Jetzt heißt es also nationale Probleme zu lösen, ohne zum gefürchteten Schuldenkönig zu werden?
Hollande ist sich bewusst, dass er auch schmerzhafte Maßnahmen durchführen werden muss. Zum Beispiel in Bezug auf die Wettbewerbsfähigkeit französischer Unternehmen - eine wichtige Baustelle, die ihm bevorsteht. Sarkozy hat sich seinerzeit eben auf die deutschen Lösungen fokussiert, wie die Erhöhung der Mehrwertsteuer zur Gegenfinanzierung der Senkung der Arbeitskosten. Hollande muss hier einen Mittelweg finden. Er wird sich jetzt mit den Realitäten anfreunden müssen, denn Wachstum auf Pump wird es auch unter ihm nicht geben können. Er steht unter strengster Beobachtung der Finanzmärkte und der europäischen Partner. Schon deshalb kann er gar nicht zum Schuldenkönig werden.
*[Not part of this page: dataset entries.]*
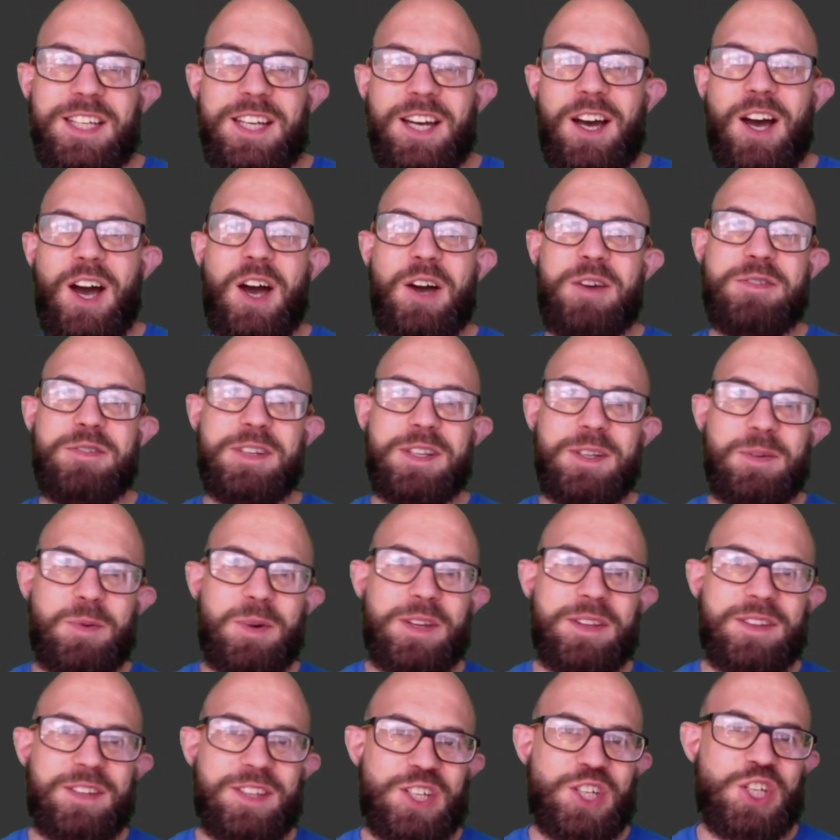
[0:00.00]
only
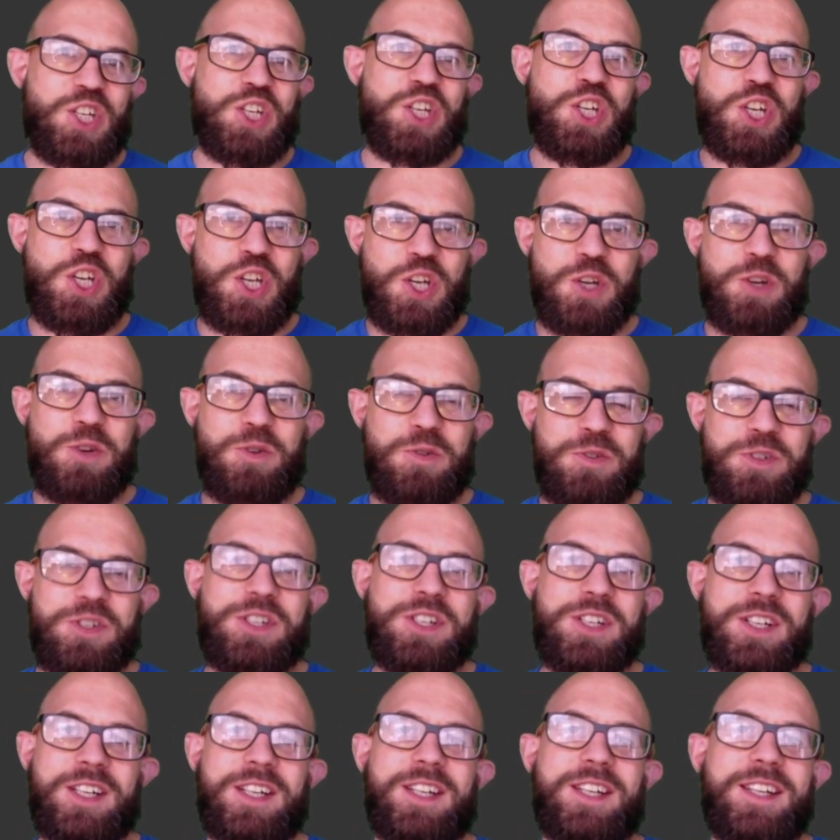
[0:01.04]
with
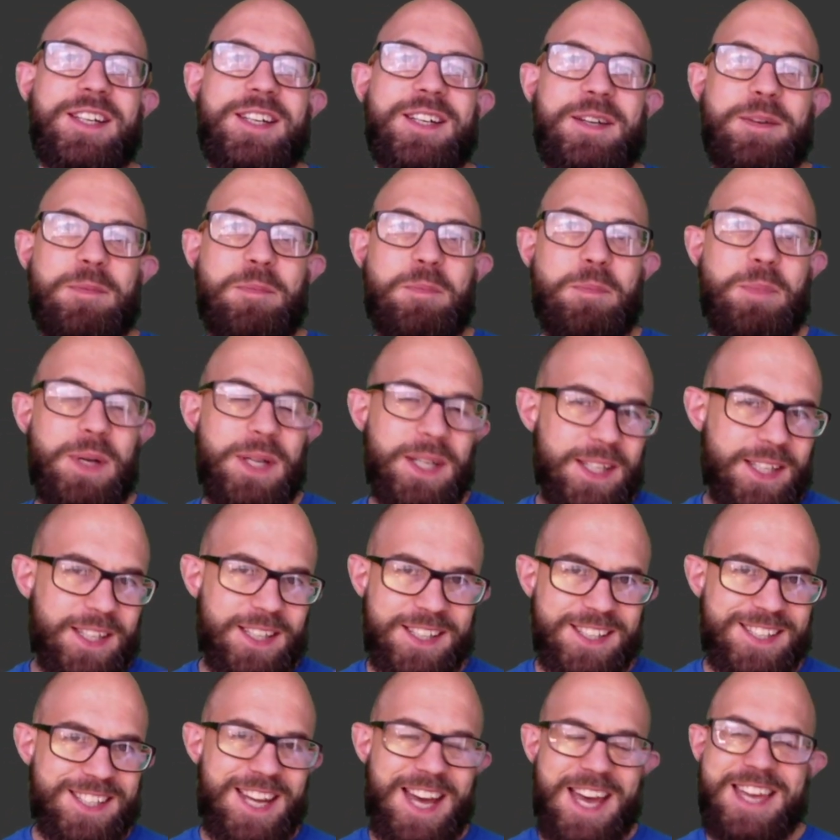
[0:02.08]
huge, big
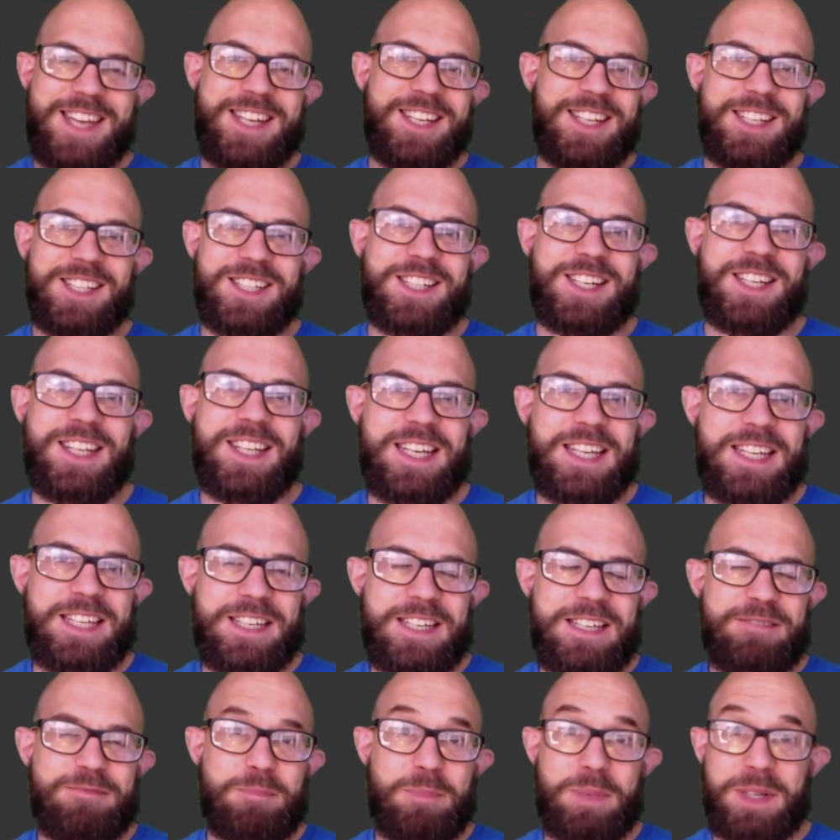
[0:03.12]
containers can they
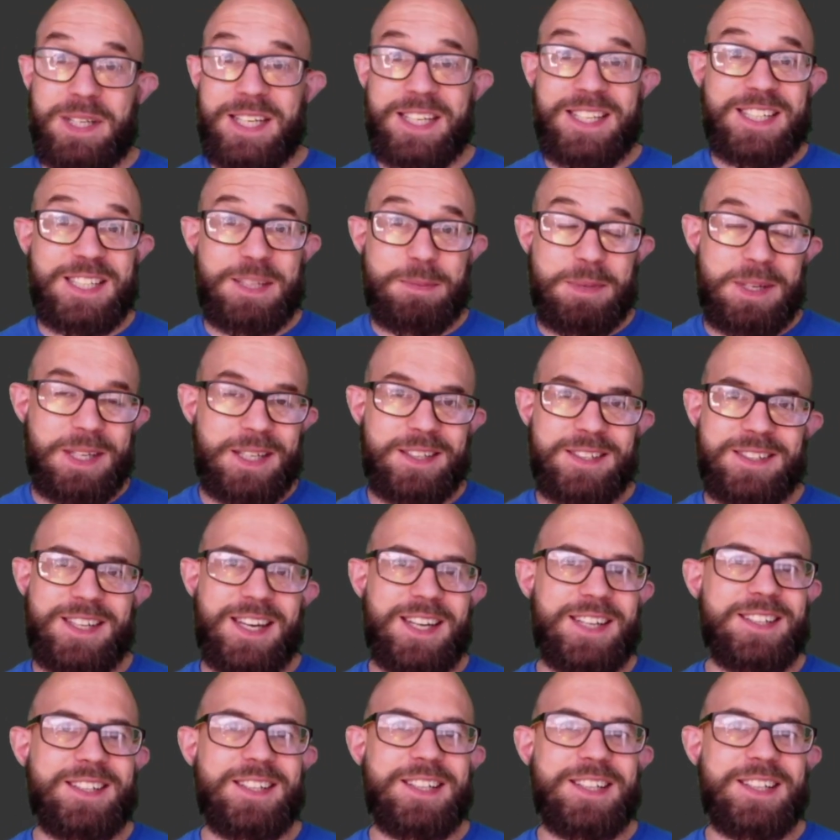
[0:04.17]
even begin to be contained.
Der neue Präsident hat in seinem Wahlkampf viel angekündigt. Wird er jetzt von seinen radikaleren Positionen abrücken – zum Beispiel in Bezug auf den mühsam ausgehandelten Fiskalpakt?
Auch im sozialistischen Lager ist mittlerweile die Erkenntnis gereift, dass eine wirkliche Neuverhandlung des Fiskalpaktes unrealistisch ist. Der französische Präsident wird jetzt im Dialog mit der Kanzlerin versuchen, dem Fiskalpakt einen Wachstumspakt zur Seite zu stellen. Damit könnten beide erhobenen Hauptes aus dem Kompromiss heraus gehen. Merkel könnte sagen, dass trotz verstärkter Wachstumsimpulse nicht aufs Sparen verzichtet würde, Hollande bekäme seine ursprüngliche Forderung erfüllt, dass Wachstum eine wichtigere Rolle in Europa spielen muss. Statt den Fiskalpakt neu aufzuschnüren, werden sie eher einen Wachstumspakt als Ergänzung anhängen.
Stimmen in der SPD ließen bereits verlauten, der Sieg der Sozialisten sei richtungsweisend für Europa…
Das wird natürlich gerne so gedeutet und soll möglicherweise auch der SPD noch einmal einen Schub für die Wahlen im nächsten Jahr geben. Aber aus dem französischen Ergebnis kann man nicht wirklich ableiten, dass die Sozialdemokratie auf dem Vormarsch in Europa ist. Auch könnte zwar ein Regierungswechsel in Deutschland im nächsten Jahr das Verhältnis der beiden Schwergewichte in Europa noch einmal befördern, die Geschichte zeigt aber auch, dass eine sozialistische Regierung in Frankreich und eine sozialdemokratische Regierung in Deutschland nicht unbedingt gut miteinander harmonieren. Dabei muss man nur an das Verhältnis zwischen Gerhard Schröder und Lionel Jospin denken. Es gibt durchaus grundsätzliche Unterschiede zwischen den beiden Parteien. Außerdem zeigt vor allem das Beispiel Helmut Kohl-François Mitterand, dass es nicht von den Farben der jeweiligen Regierungen abhängt, ob die deutsch-französischen Beziehungen gut funktionieren.